> What you have to do
Print each line of the material again, keeping everything exact.

> Data shown
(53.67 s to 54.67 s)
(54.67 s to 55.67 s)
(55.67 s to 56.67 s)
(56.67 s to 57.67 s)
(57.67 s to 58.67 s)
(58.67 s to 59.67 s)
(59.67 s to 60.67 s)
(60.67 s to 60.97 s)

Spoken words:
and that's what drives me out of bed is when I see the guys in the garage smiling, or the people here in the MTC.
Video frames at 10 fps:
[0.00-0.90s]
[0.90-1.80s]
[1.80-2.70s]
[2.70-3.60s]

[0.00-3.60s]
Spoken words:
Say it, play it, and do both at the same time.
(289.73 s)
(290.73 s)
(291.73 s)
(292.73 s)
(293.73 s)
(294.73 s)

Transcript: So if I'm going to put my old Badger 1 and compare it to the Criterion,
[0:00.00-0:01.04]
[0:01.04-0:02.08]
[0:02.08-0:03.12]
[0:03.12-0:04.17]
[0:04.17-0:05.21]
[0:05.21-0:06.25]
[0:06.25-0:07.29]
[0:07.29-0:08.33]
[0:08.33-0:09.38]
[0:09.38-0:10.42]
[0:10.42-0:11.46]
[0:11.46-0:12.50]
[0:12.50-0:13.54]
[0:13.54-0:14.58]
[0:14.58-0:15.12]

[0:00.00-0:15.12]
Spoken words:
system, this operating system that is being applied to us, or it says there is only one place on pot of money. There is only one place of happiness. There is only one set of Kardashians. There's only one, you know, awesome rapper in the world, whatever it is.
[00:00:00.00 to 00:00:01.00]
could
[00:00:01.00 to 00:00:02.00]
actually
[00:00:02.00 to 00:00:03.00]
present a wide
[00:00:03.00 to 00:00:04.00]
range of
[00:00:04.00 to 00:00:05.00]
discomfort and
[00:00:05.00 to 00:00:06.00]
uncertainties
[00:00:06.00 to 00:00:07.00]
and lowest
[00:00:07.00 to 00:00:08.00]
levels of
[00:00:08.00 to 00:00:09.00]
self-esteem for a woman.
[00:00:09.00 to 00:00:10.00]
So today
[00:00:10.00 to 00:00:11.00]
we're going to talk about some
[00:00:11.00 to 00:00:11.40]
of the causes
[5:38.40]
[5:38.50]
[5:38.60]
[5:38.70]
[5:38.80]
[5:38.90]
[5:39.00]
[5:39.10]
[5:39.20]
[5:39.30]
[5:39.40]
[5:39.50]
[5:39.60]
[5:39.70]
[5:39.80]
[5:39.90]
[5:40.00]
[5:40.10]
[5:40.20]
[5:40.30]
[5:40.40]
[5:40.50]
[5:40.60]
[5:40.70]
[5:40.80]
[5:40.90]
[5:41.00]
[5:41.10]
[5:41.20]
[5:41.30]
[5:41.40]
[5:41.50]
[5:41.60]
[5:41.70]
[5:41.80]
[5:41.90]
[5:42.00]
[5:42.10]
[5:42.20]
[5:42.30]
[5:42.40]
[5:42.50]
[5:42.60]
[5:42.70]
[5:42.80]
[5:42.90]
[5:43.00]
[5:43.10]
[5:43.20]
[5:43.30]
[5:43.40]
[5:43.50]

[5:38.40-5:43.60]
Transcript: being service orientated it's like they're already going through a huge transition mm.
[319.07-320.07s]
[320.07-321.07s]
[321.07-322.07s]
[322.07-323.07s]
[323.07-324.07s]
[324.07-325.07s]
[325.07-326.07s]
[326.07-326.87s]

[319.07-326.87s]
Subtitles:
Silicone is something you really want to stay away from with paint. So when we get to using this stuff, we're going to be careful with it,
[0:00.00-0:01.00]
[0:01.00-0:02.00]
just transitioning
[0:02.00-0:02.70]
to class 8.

> Written response
(53.67 s to 54.67 s)
(54.67 s to 55.67 s)
(55.67 s to 56.67 s)
(56.67 s to 57.67 s)
(57.67 s to 58.67 s)
(58.67 s to 59.67 s)
(59.67 s to 60.67 s)
(60.67 s to 60.97 s)

Spoken words:
and that's what drives me out of bed is when I see the guys in the garage smiling, or the people here in the MTC.
Video frames at 10 fps:
[0.00-0.90s]
[0.90-1.80s]
[1.80-2.70s]
[2.70-3.60s]

[0.00-3.60s]
Spoken words:
Say it, play it, and do both at the same time.
(289.73 s)
(290.73 s)
(291.73 s)
(292.73 s)
(293.73 s)
(294.73 s)

Transcript: So if I'm going to put my old Badger 1 and compare it to the Criterion,
[0:00.00-0:01.04]
[0:01.04-0:02.08]
[0:02.08-0:03.12]
[0:03.12-0:04.17]
[0:04.17-0:05.21]
[0:05.21-0:06.25]
[0:06.25-0:07.29]
[0:07.29-0:08.33]
[0:08.33-0:09.38]
[0:09.38-0:10.42]
[0:10.42-0:11.46]
[0:11.46-0:12.50]
[0:12.50-0:13.54]
[0:13.54-0:14.58]
[0:14.58-0:15.12]

[0:00.00-0:15.12]
Spoken words:
system, this operating system that is being applied to us, or it says there is only one place on pot of money. There is only one place of happiness. There is only one set of Kardashians. There's only one, you know, awesome rapper in the world, whatever it is.
[00:00:00.00 to 00:00:01.00]
could
[00:00:01.00 to 00:00:02.00]
actually
[00:00:02.00 to 00:00:03.00]
present a wide
[00:00:03.00 to 00:00:04.00]
range of
[00:00:04.00 to 00:00:05.00]
discomfort and
[00:00:05.00 to 00:00:06.00]
uncertainties
[00:00:06.00 to 00:00:07.00]
and lowest
[00:00:07.00 to 00:00:08.00]
levels of
[00:00:08.00 to 00:00:09.00]
self-esteem for a woman.
[00:00:09.00 to 00:00:10.00]
So today
[00:00:10.00 to 00:00:11.00]
we're going to talk about some
[00:00:11.00 to 00:00:11.40]
of the causes
[5:38.40]
[5:38.50]
[5:38.60]
[5:38.70]
[5:38.80]
[5:38.90]
[5:39.00]
[5:39.10]
[5:39.20]
[5:39.30]
[5:39.40]
[5:39.50]
[5:39.60]
[5:39.70]
[5:39.80]
[5:39.90]
[5:40.00]
[5:40.10]
[5:40.20]
[5:40.30]
[5:40.40]
[5:40.50]
[5:40.60]
[5:40.70]
[5:40.80]
[5:40.90]
[5:41.00]
[5:41.10]
[5:41.20]
[5:41.30]
[5:41.40]
[5:41.50]
[5:41.60]
[5:41.70]
[5:41.80]
[5:41.90]
[5:42.00]
[5:42.10]
[5:42.20]
[5:42.30]
[5:42.40]
[5:42.50]
[5:42.60]
[5:42.70]
[5:42.80]
[5:42.90]
[5:43.00]
[5:43.10]
[5:43.20]
[5:43.30]
[5:43.40]
[5:43.50]

[5:38.40-5:43.60]
Transcript: being service orientated it's like they're already going through a huge transition mm.
[319.07-320.07s]
[320.07-321.07s]
[321.07-322.07s]
[322.07-323.07s]
[323.07-324.07s]
[324.07-325.07s]
[325.07-326.07s]
[326.07-326.87s]

[319.07-326.87s]
Subtitles:
Silicone is something you really want to stay away from with paint. So when we get to using this stuff, we're going to be careful with it,
[0:00.00-0:01.00]
[0:01.00-0:02.00]
just transitioning
[0:02.00-0:02.70]
to class 8.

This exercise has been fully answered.